Reproduce the listing in full, exactly as written, but without images.
+++++
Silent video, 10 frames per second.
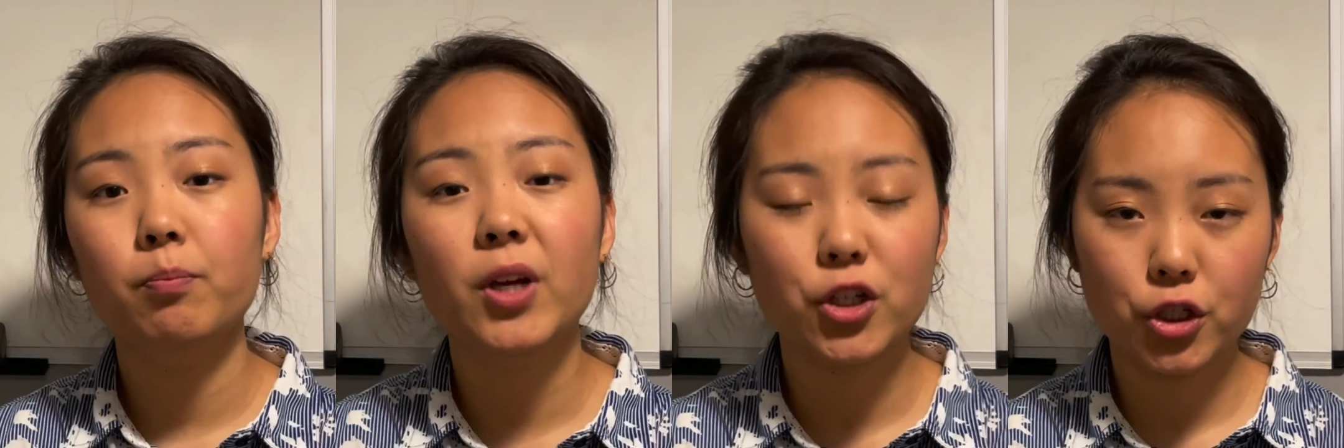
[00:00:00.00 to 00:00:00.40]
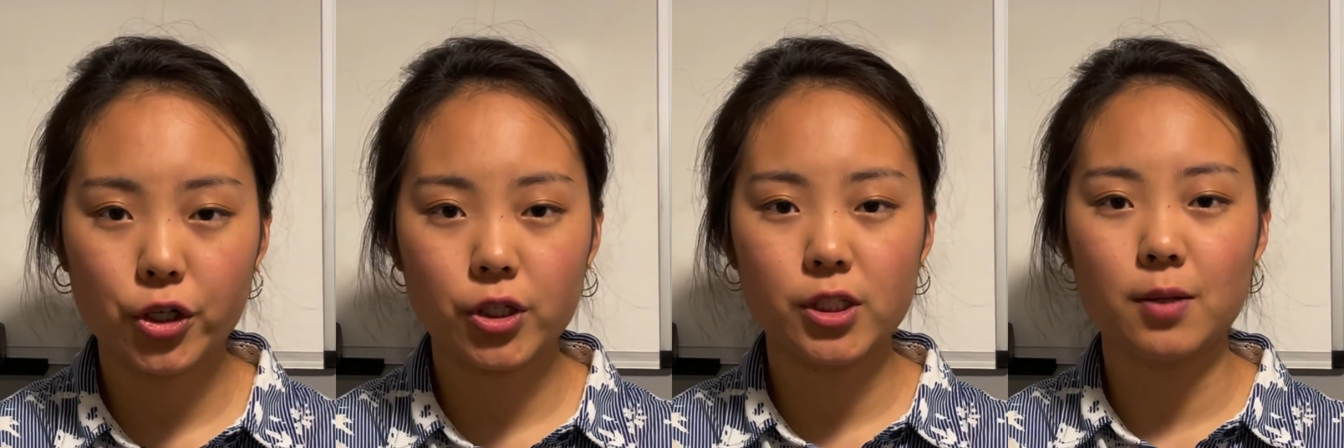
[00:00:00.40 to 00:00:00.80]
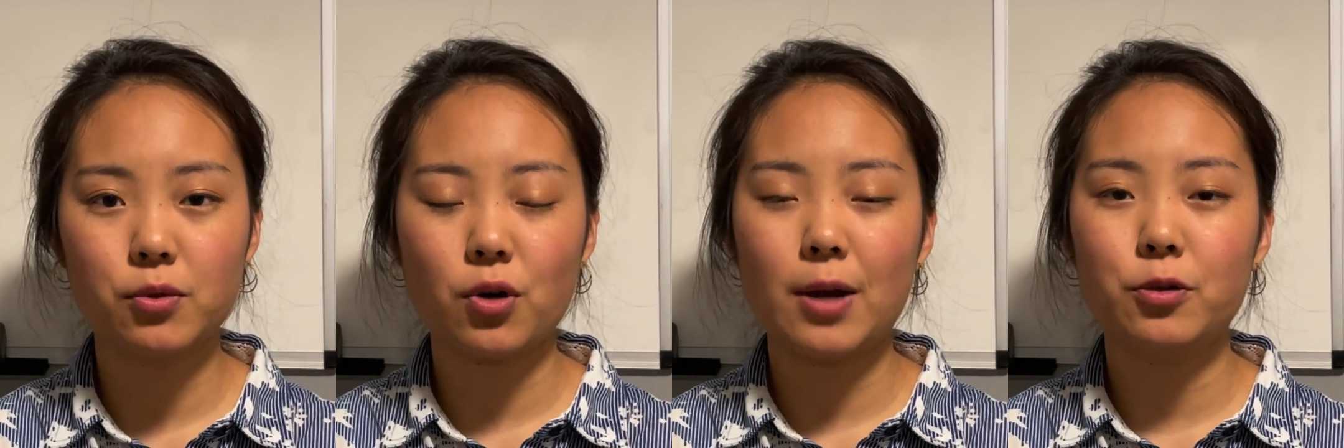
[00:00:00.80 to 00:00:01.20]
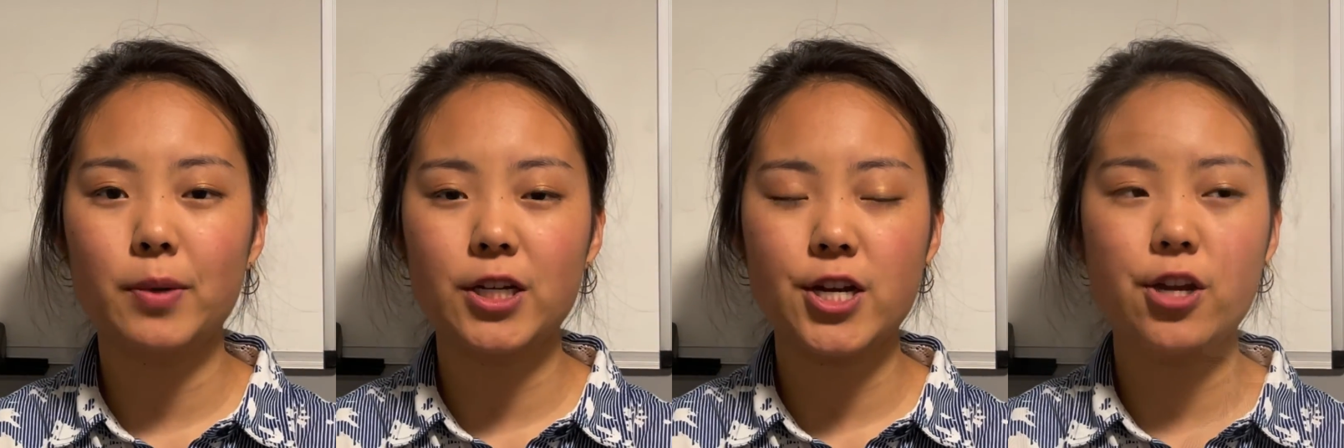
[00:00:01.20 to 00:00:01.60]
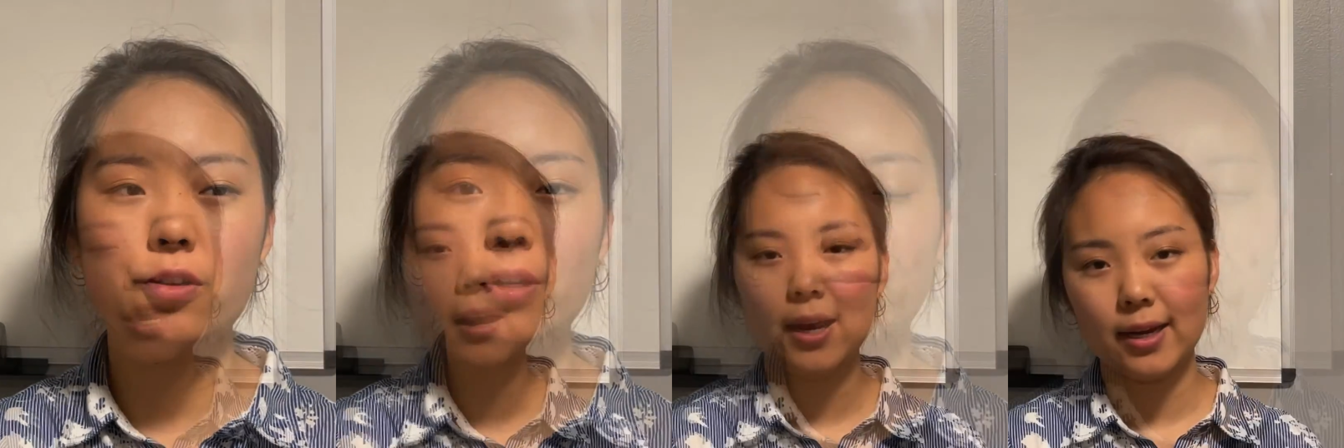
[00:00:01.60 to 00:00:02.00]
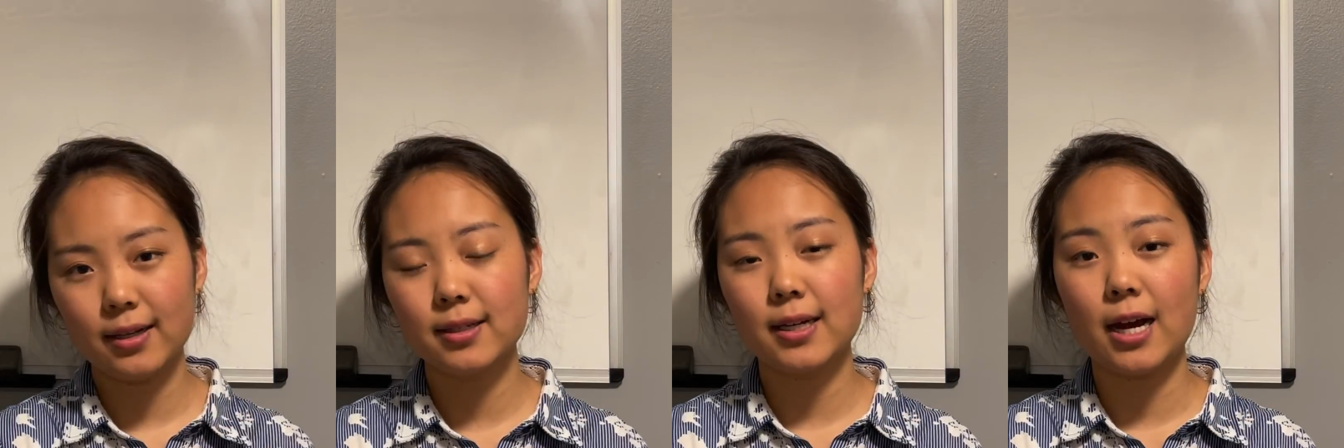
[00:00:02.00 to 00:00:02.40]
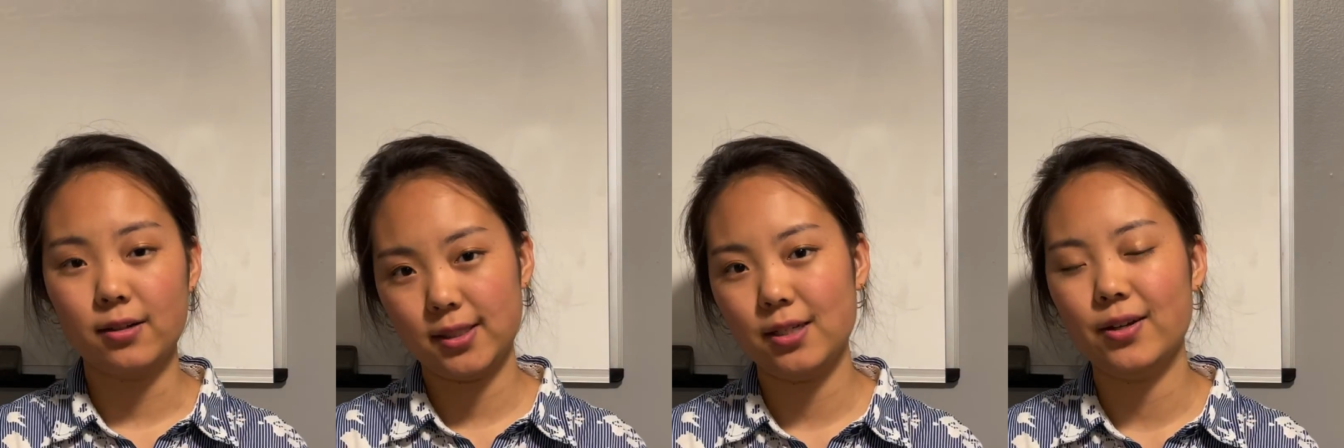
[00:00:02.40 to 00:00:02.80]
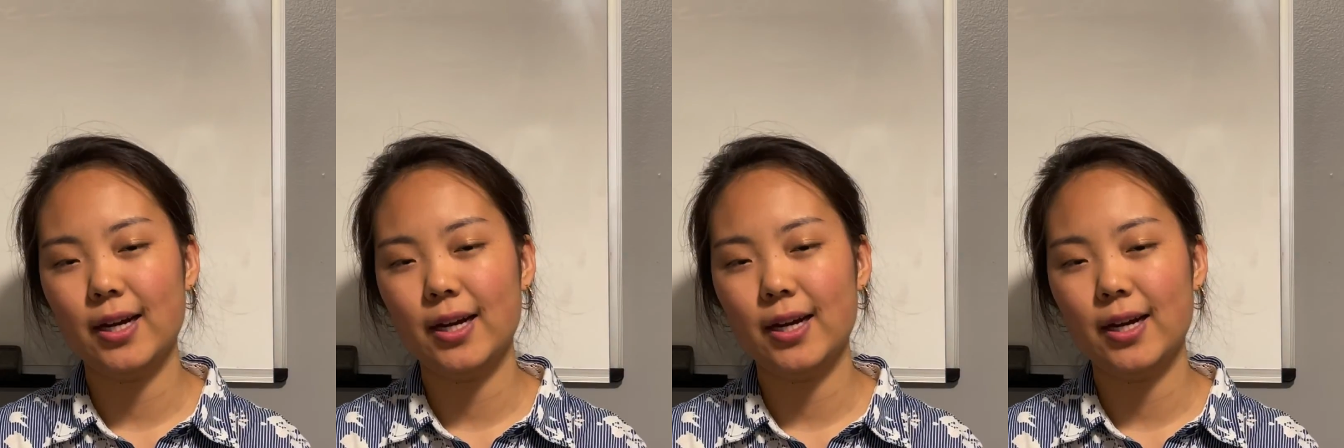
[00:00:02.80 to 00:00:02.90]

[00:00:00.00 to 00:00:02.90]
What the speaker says: Make sure you're subscribed to my channel and I'll see you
+++++
▶ [RESULT OF THIS EXERCISE]:
Silent video, 10 frames per second.
[00:00:00.00 to 00:00:00.40]
[00:00:00.40 to 00:00:00.80]
[00:00:00.80 to 00:00:01.20]
[00:00:01.20 to 00:00:01.60]
[00:00:01.60 to 00:00:02.00]
[00:00:02.00 to 00:00:02.40]
[00:00:02.40 to 00:00:02.80]
[00:00:02.80 to 00:00:02.90]

[00:00:00.00 to 00:00:02.90]
What the speaker says: Make sure you're subscribed to my channel and I'll see you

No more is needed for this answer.